*Exercise prompt*
Reproduce the following data exactly, minus any images.

[Extracted records]

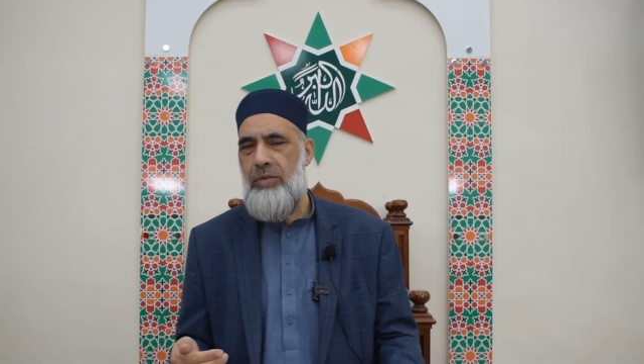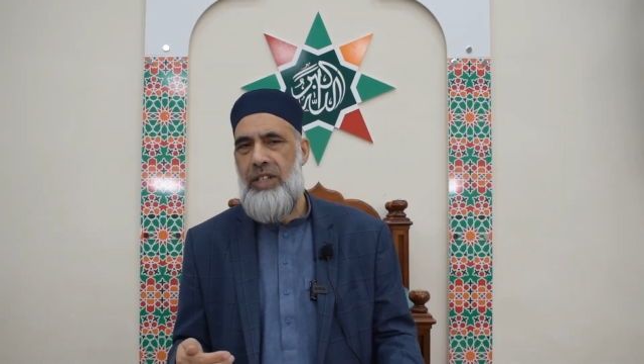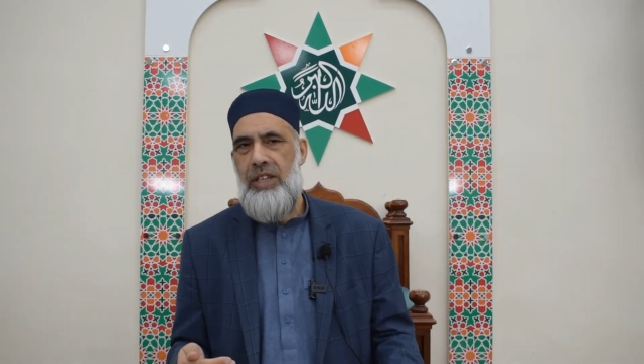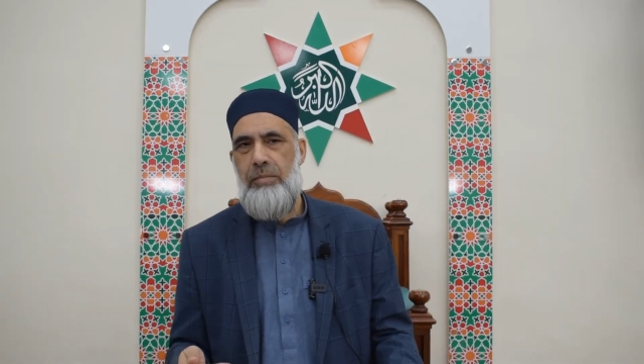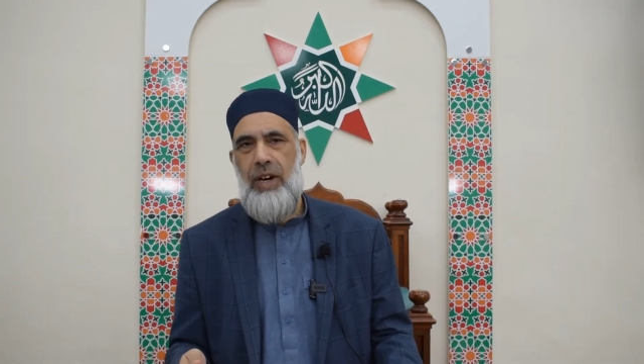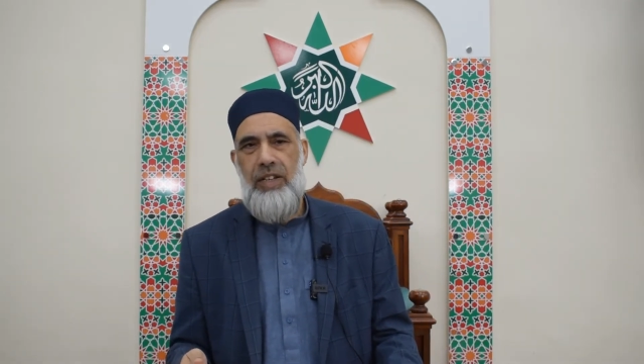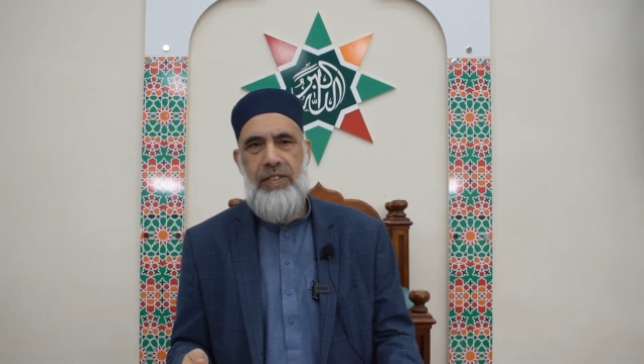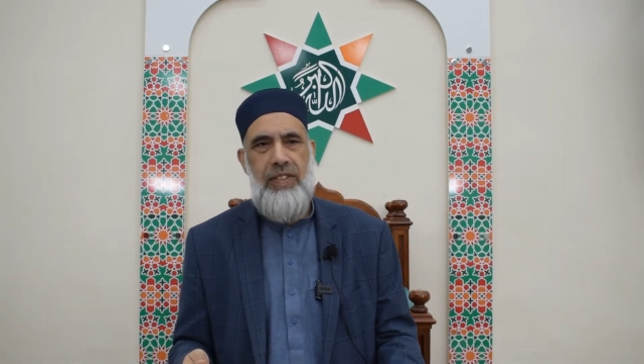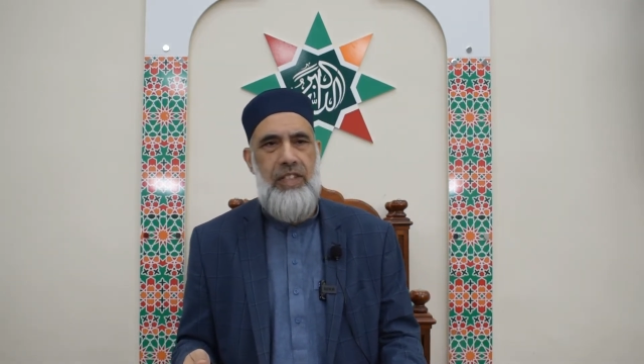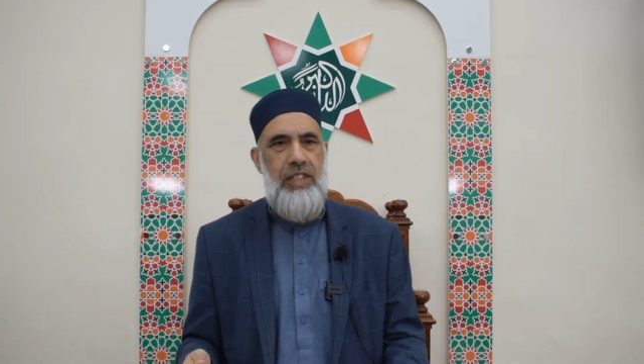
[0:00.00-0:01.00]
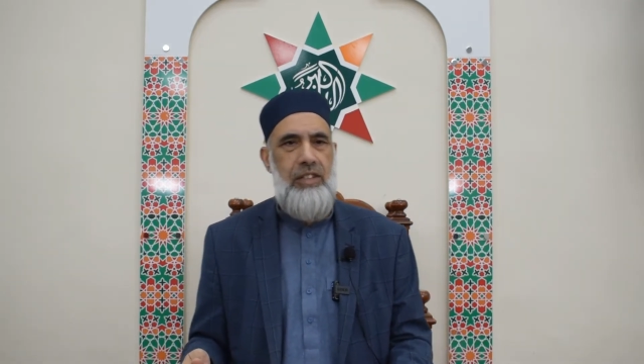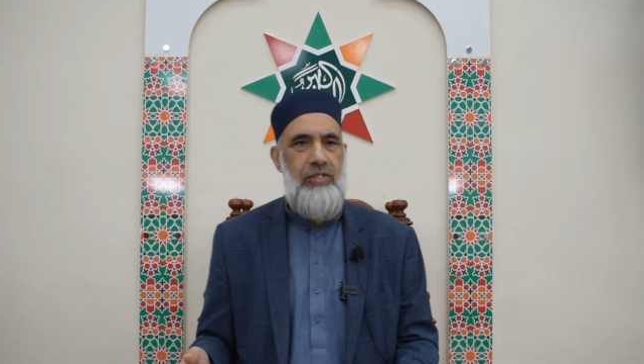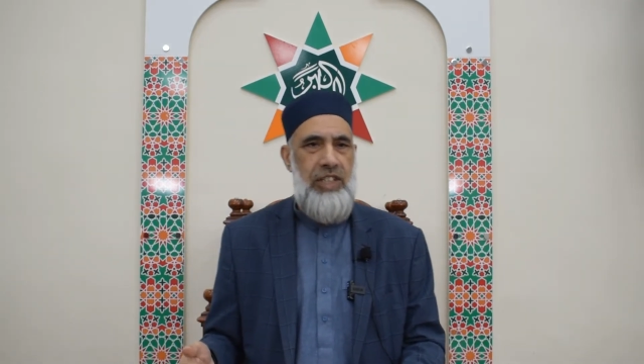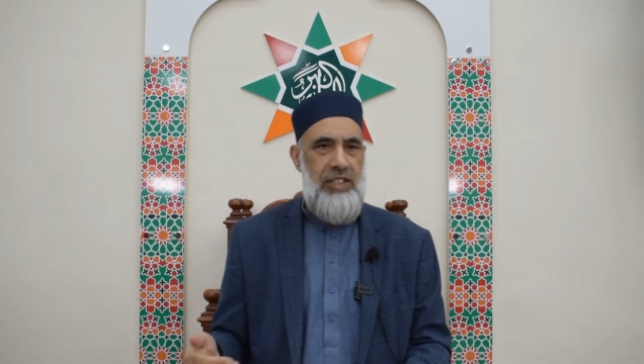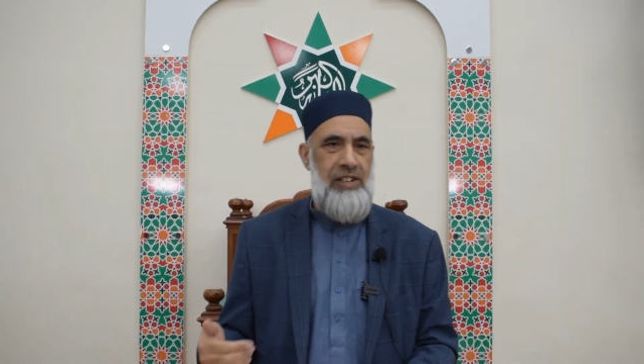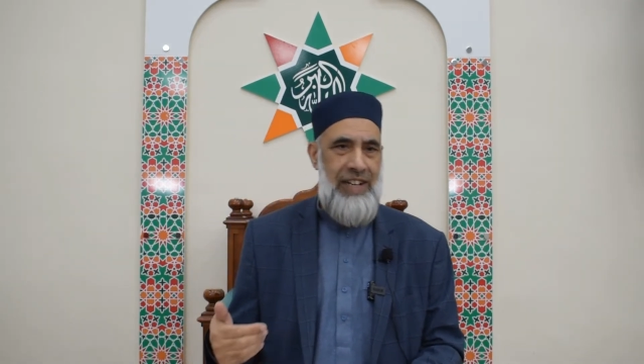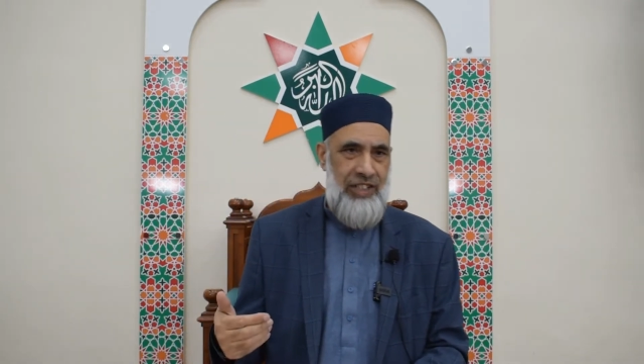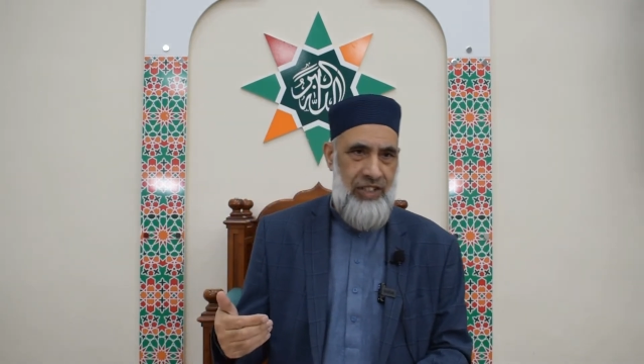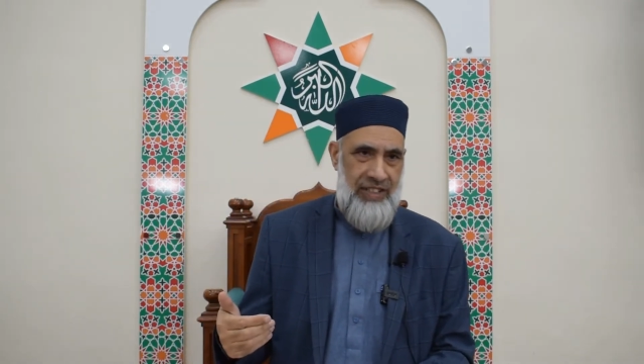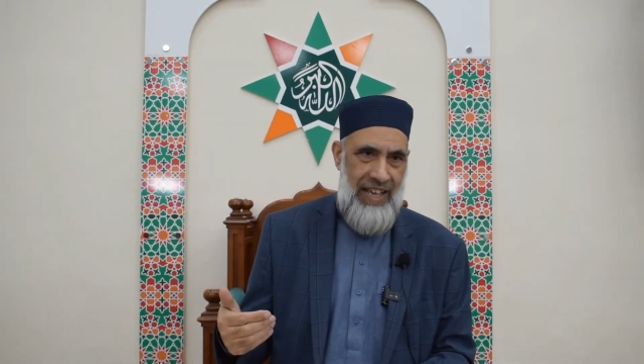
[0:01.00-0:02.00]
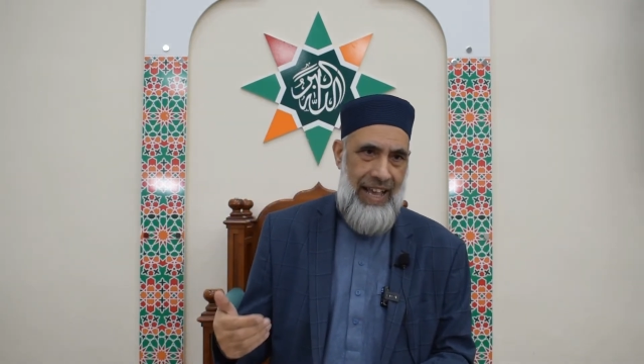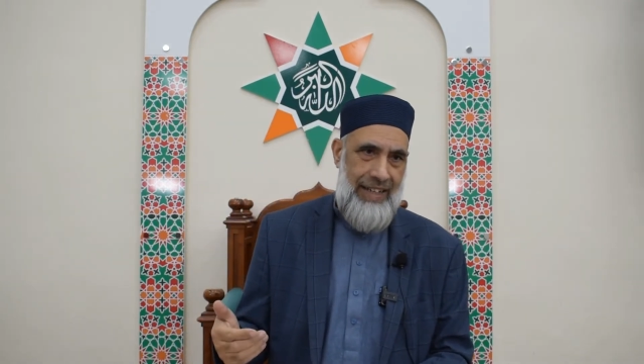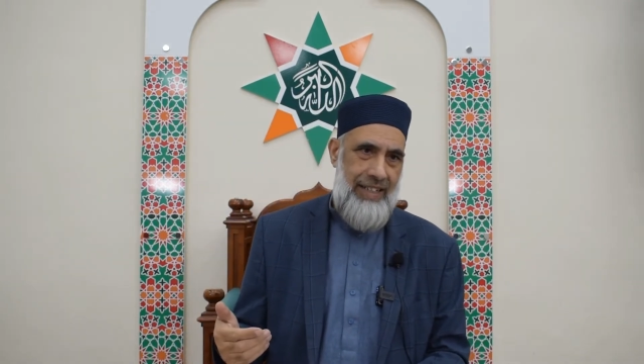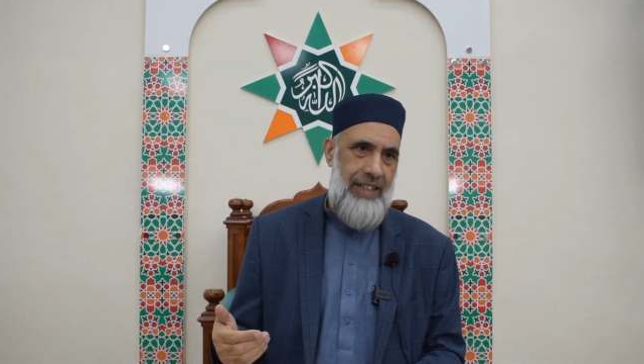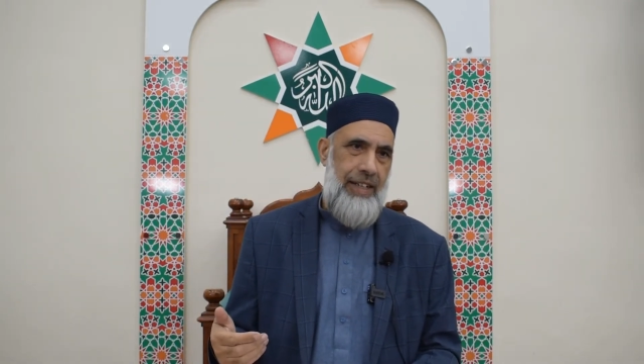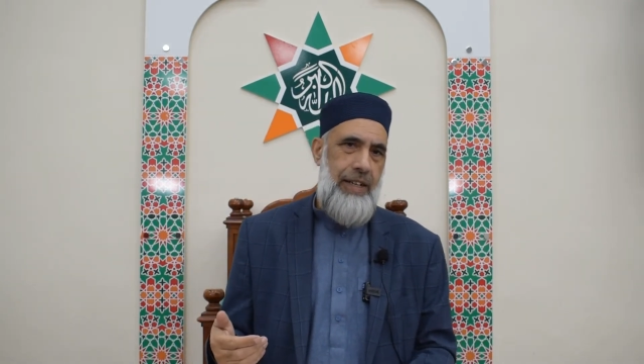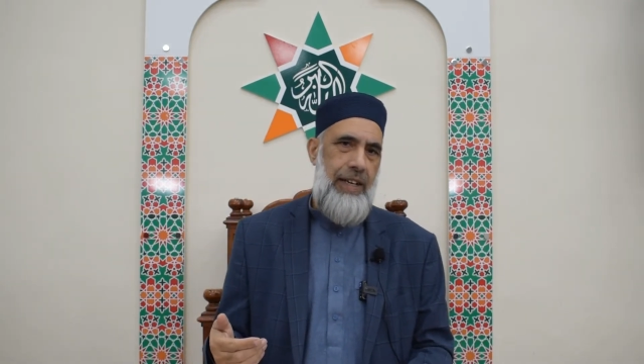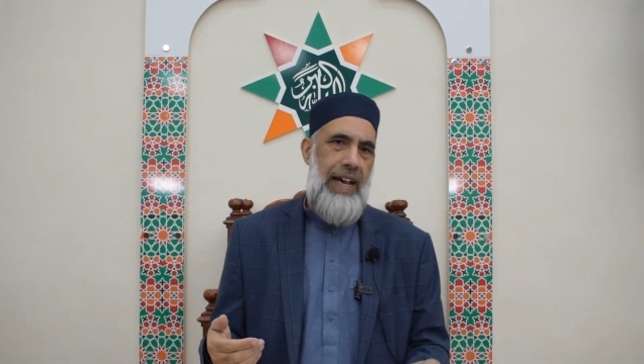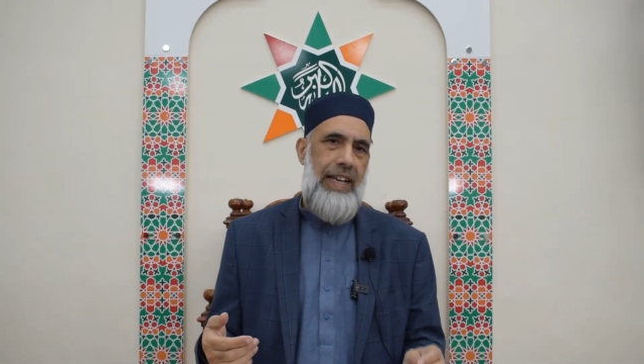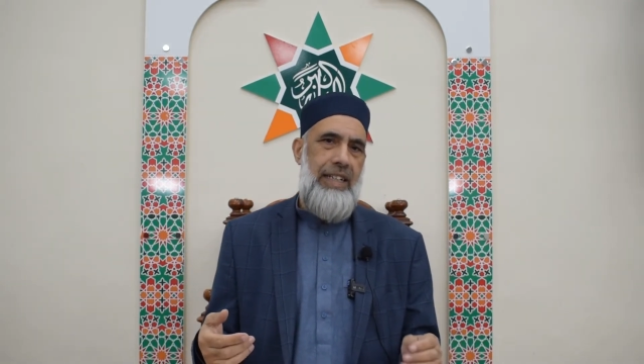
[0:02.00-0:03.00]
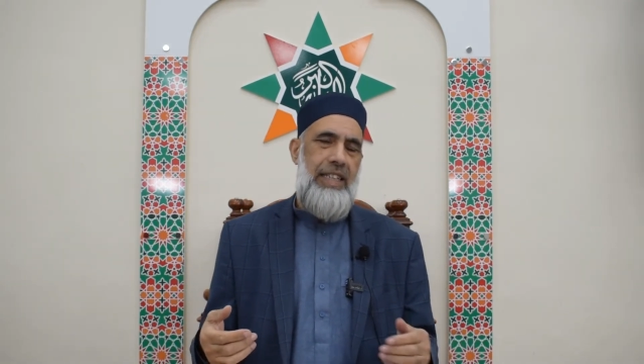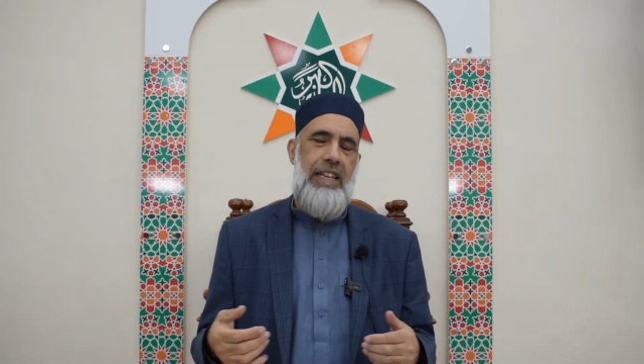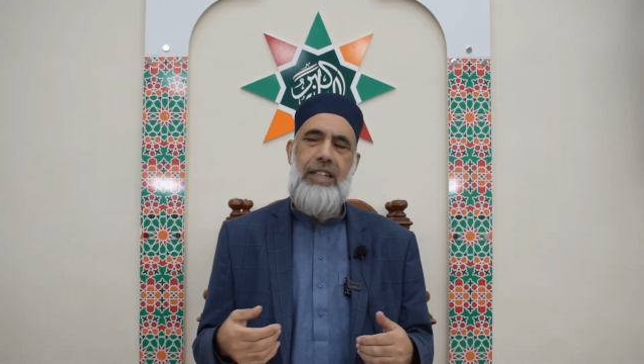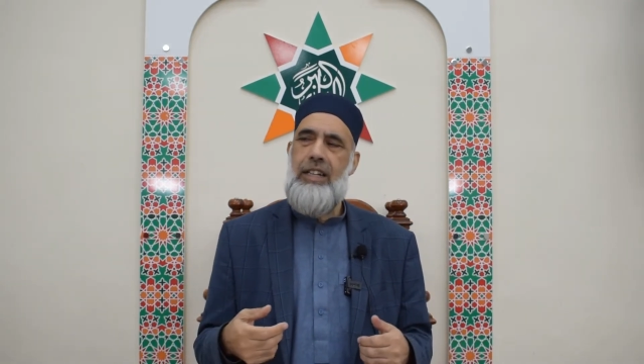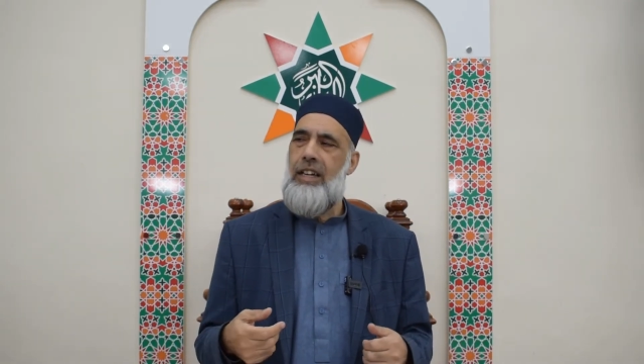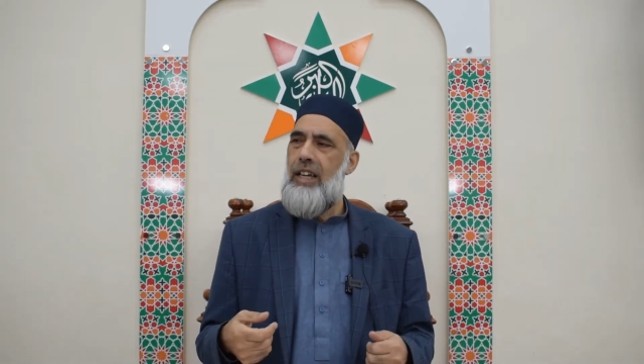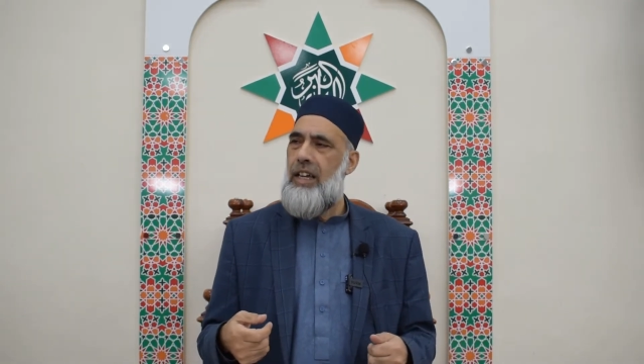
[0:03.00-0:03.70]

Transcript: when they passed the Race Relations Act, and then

[/Extracted records]

*Solution to this problem*
[0:00.00-0:01.00]
[0:01.00-0:02.00]
[0:02.00-0:03.00]
[0:03.00-0:03.70]

Transcript: when they passed the Race Relations Act, and then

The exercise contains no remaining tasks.